* **Collected data entries**:
□ □ □

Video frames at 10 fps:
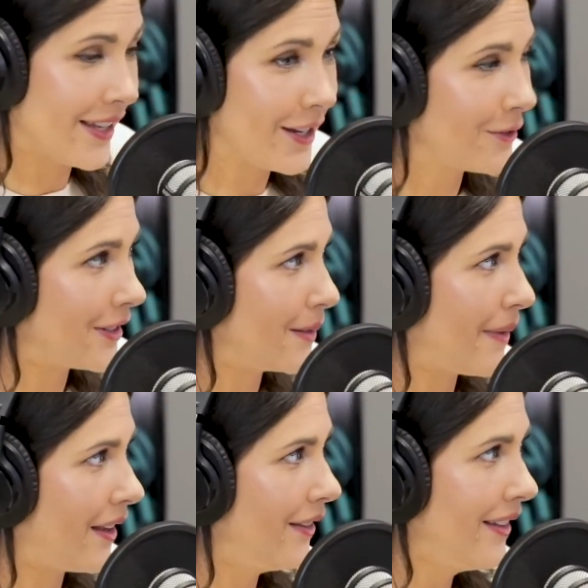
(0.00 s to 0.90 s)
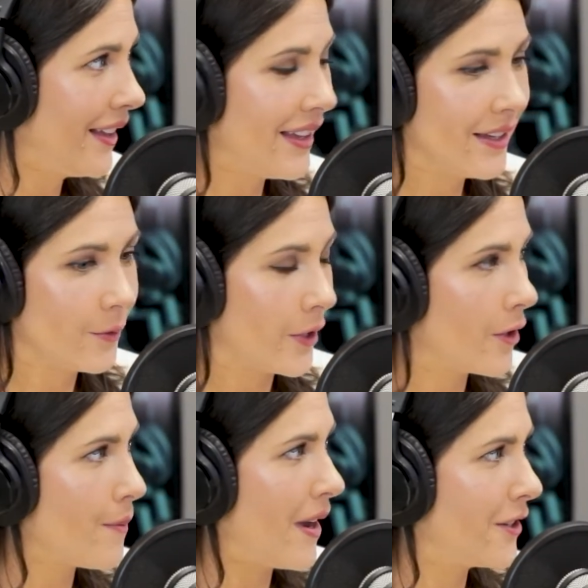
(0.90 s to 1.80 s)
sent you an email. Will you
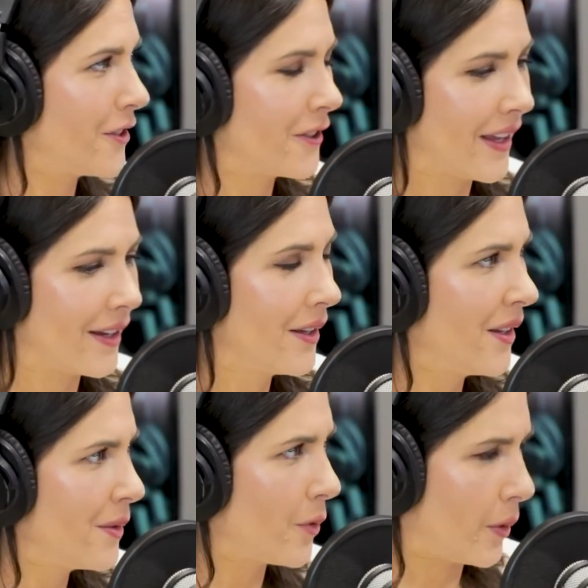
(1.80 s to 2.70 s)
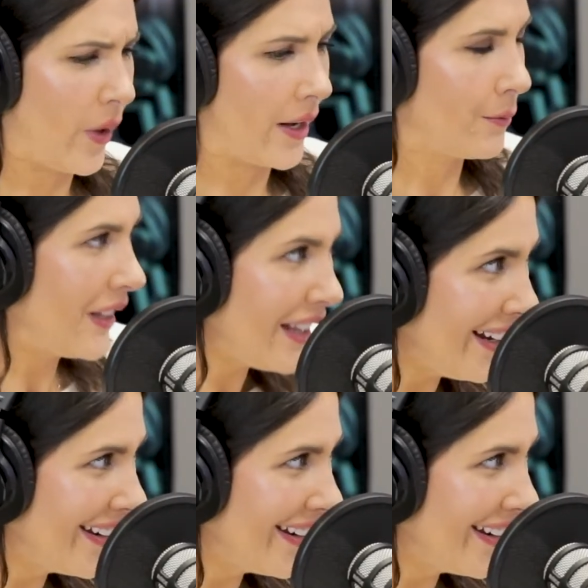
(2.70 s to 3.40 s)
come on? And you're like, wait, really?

□ □ □

Leaving the pictures out, write out every entry exactly.

* **RESULT OF THIS TASK**:
Video frames at 10 fps:
(0.00 s to 0.90 s)
(0.90 s to 1.80 s)
sent you an email. Will you
(1.80 s to 2.70 s)
(2.70 s to 3.40 s)
come on? And you're like, wait, really?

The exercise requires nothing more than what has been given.